Dataset entries:
-*-

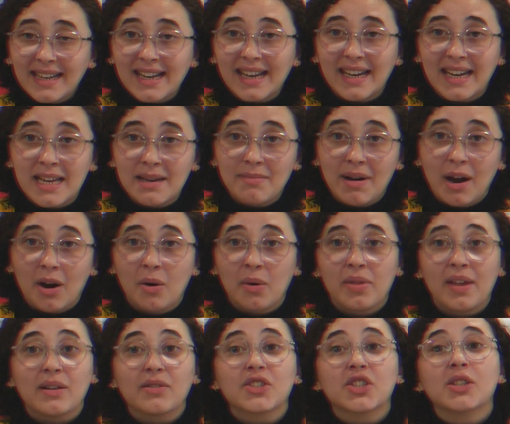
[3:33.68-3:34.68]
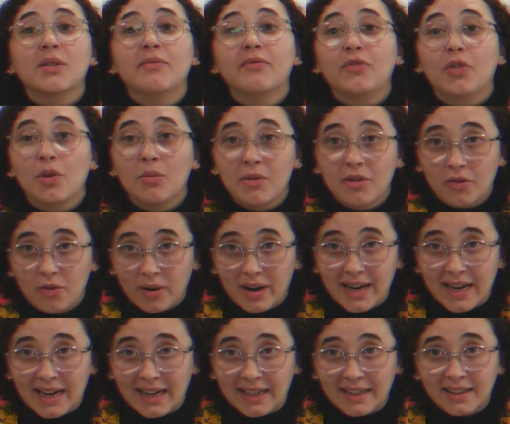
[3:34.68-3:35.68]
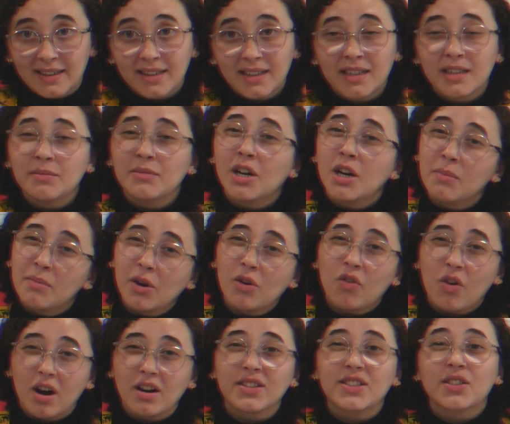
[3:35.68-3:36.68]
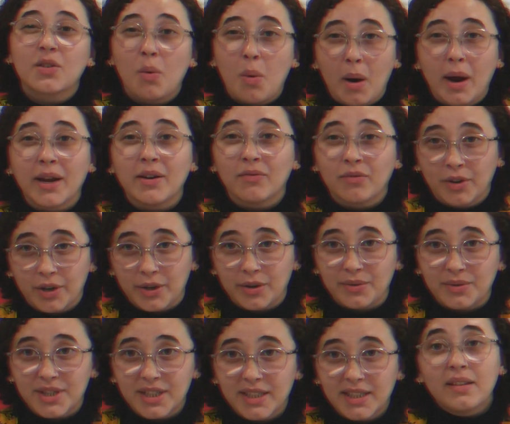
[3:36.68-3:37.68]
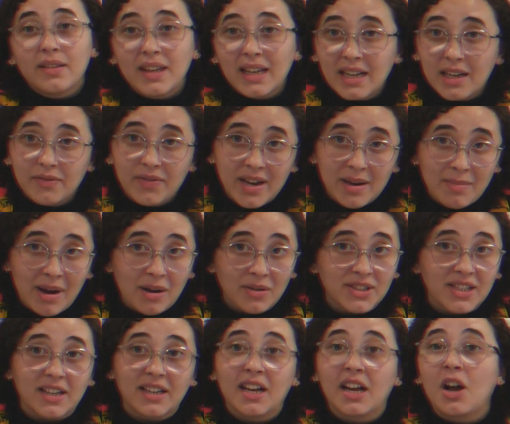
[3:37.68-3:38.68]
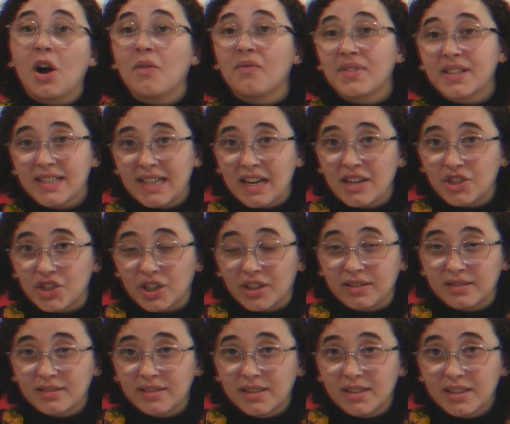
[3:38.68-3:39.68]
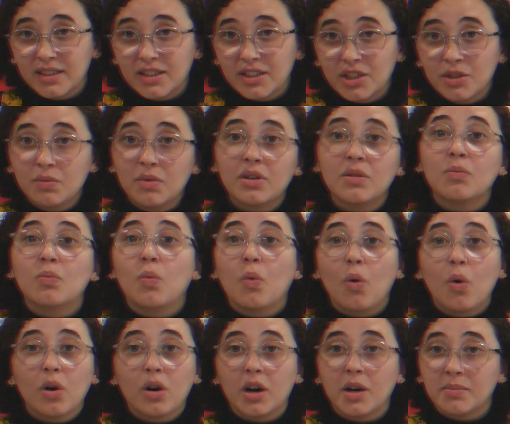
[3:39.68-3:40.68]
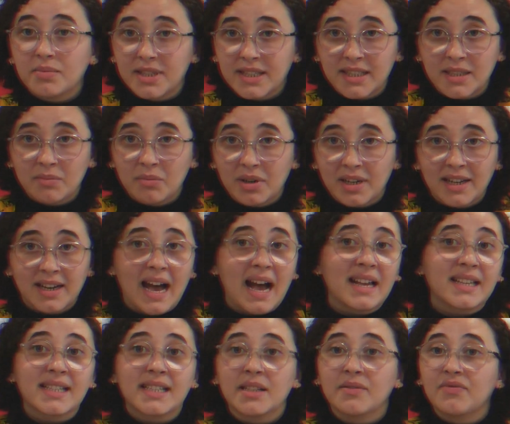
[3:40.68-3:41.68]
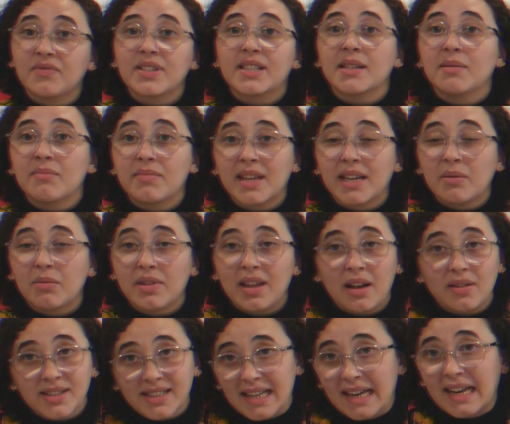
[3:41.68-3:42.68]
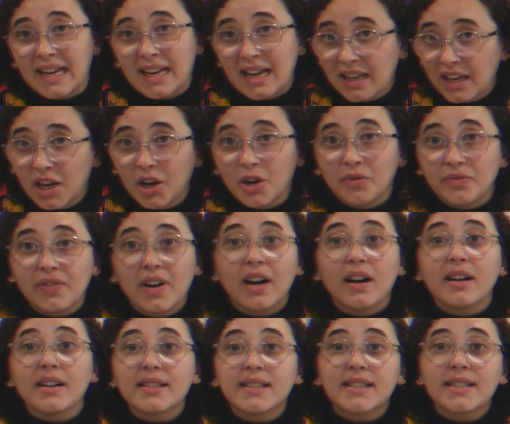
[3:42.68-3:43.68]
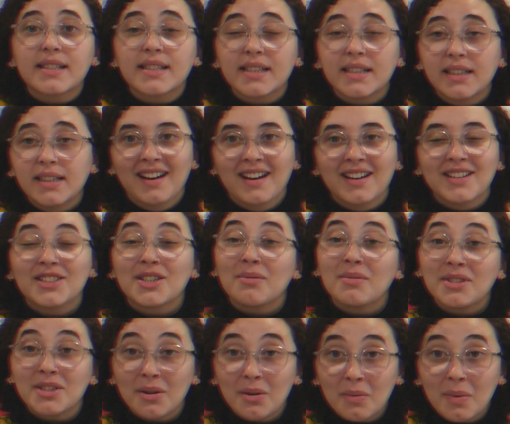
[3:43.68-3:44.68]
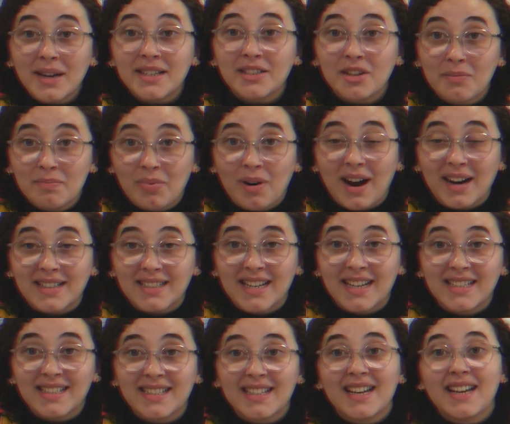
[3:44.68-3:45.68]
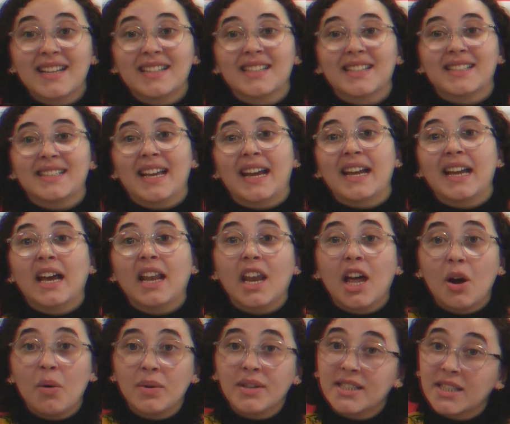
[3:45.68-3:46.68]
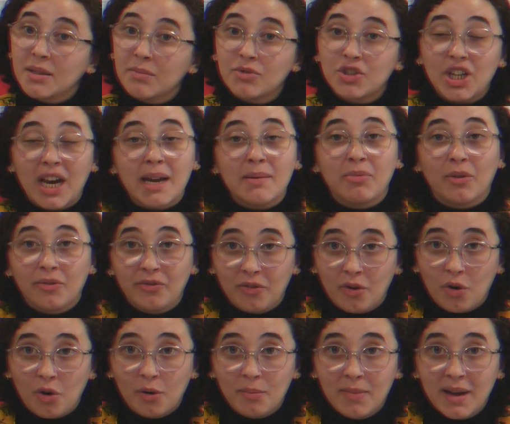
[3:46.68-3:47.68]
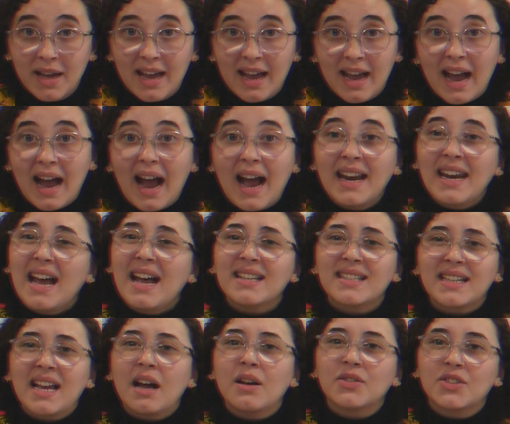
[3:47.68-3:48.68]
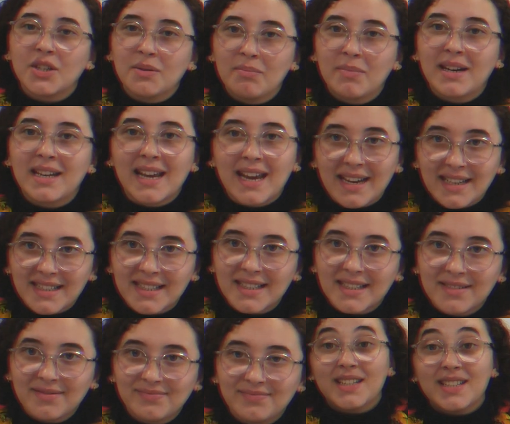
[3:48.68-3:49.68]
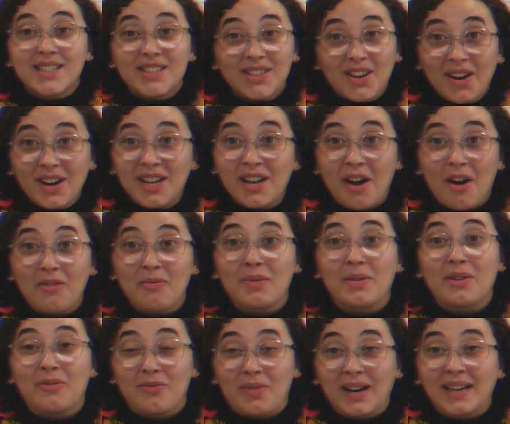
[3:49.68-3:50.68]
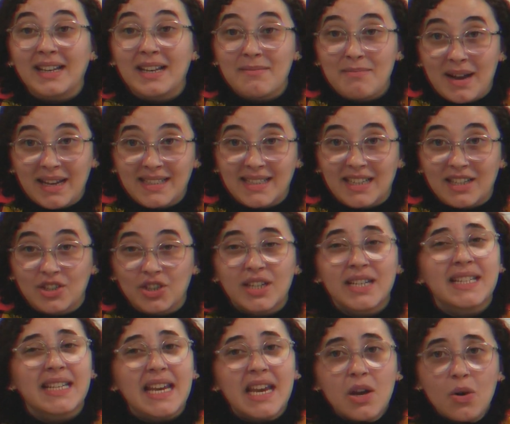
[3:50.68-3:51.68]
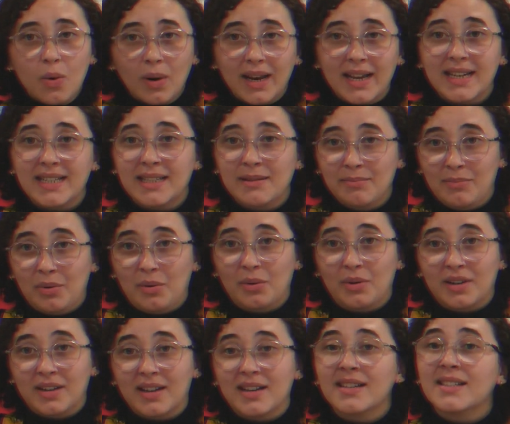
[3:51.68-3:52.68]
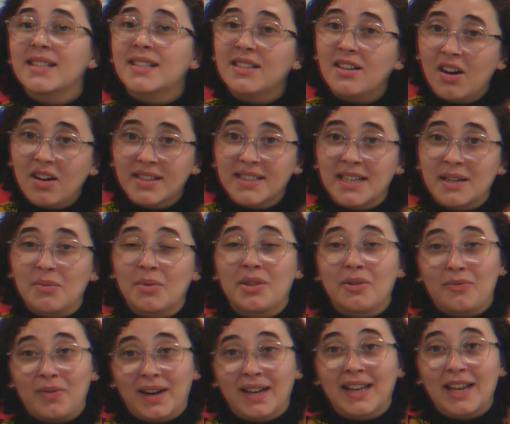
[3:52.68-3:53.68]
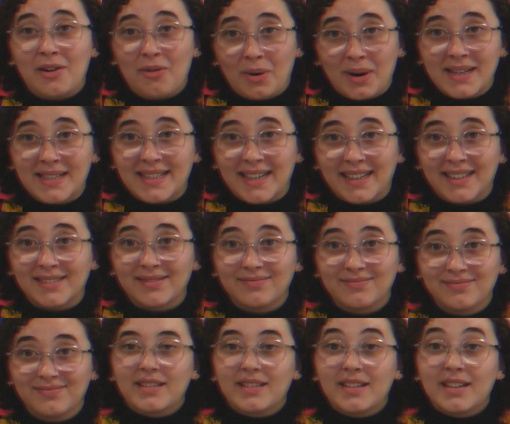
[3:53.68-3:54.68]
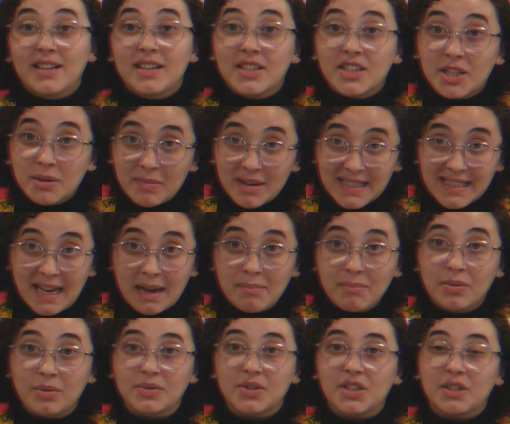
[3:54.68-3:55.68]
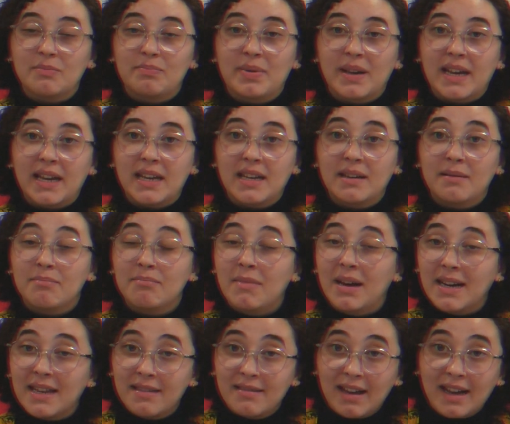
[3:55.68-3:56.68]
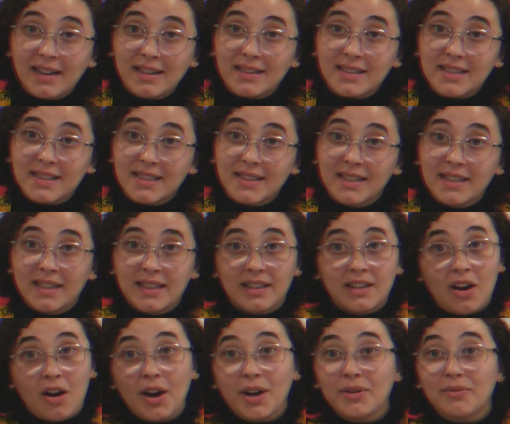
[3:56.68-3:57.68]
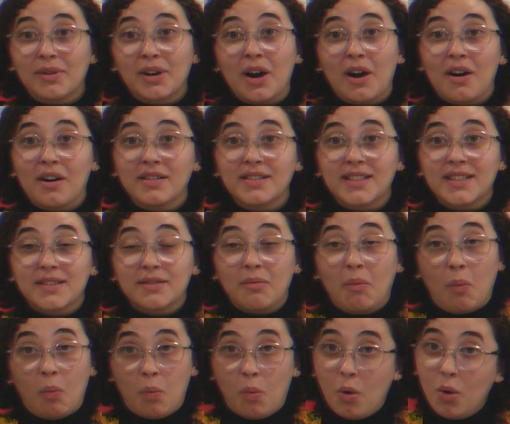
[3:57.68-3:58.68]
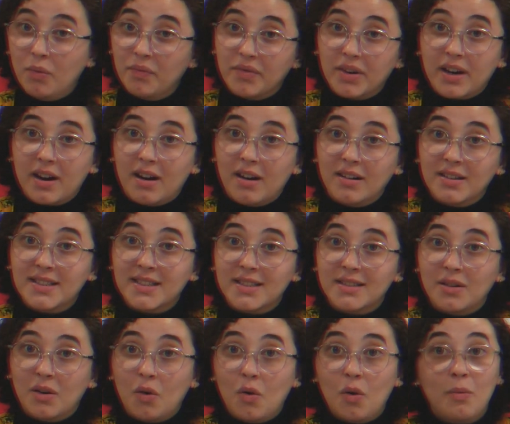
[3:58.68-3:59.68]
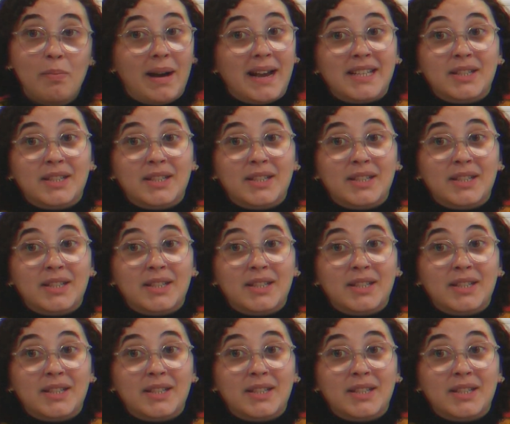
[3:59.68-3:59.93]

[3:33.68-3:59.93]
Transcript: an email without some form of greeting can come across quite rude. Think of emails like a conversation. You wouldn't walk up to someone and ask them for something without saying hello first. So it's always good practice to say hello in some shape or form and ask how somebody is. Signing off with a friendly message is equally as important as starting with a friendly greeting. Some examples could be many thanks, kind regards, warm regards, or best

-*-

Take only the lines above from the one that has "[3:36.68-3:37.68]" through the one that has "[3:56.68-3:57.68]" and reproduce them exactly, omitting any pictures.

[3:36.68-3:37.68]
[3:37.68-3:38.68]
[3:38.68-3:39.68]
[3:39.68-3:40.68]
[3:40.68-3:41.68]
[3:41.68-3:42.68]
[3:42.68-3:43.68]
[3:43.68-3:44.68]
[3:44.68-3:45.68]
[3:45.68-3:46.68]
[3:46.68-3:47.68]
[3:47.68-3:48.68]
[3:48.68-3:49.68]
[3:49.68-3:50.68]
[3:50.68-3:51.68]
[3:51.68-3:52.68]
[3:52.68-3:53.68]
[3:53.68-3:54.68]
[3:54.68-3:55.68]
[3:55.68-3:56.68]
[3:56.68-3:57.68]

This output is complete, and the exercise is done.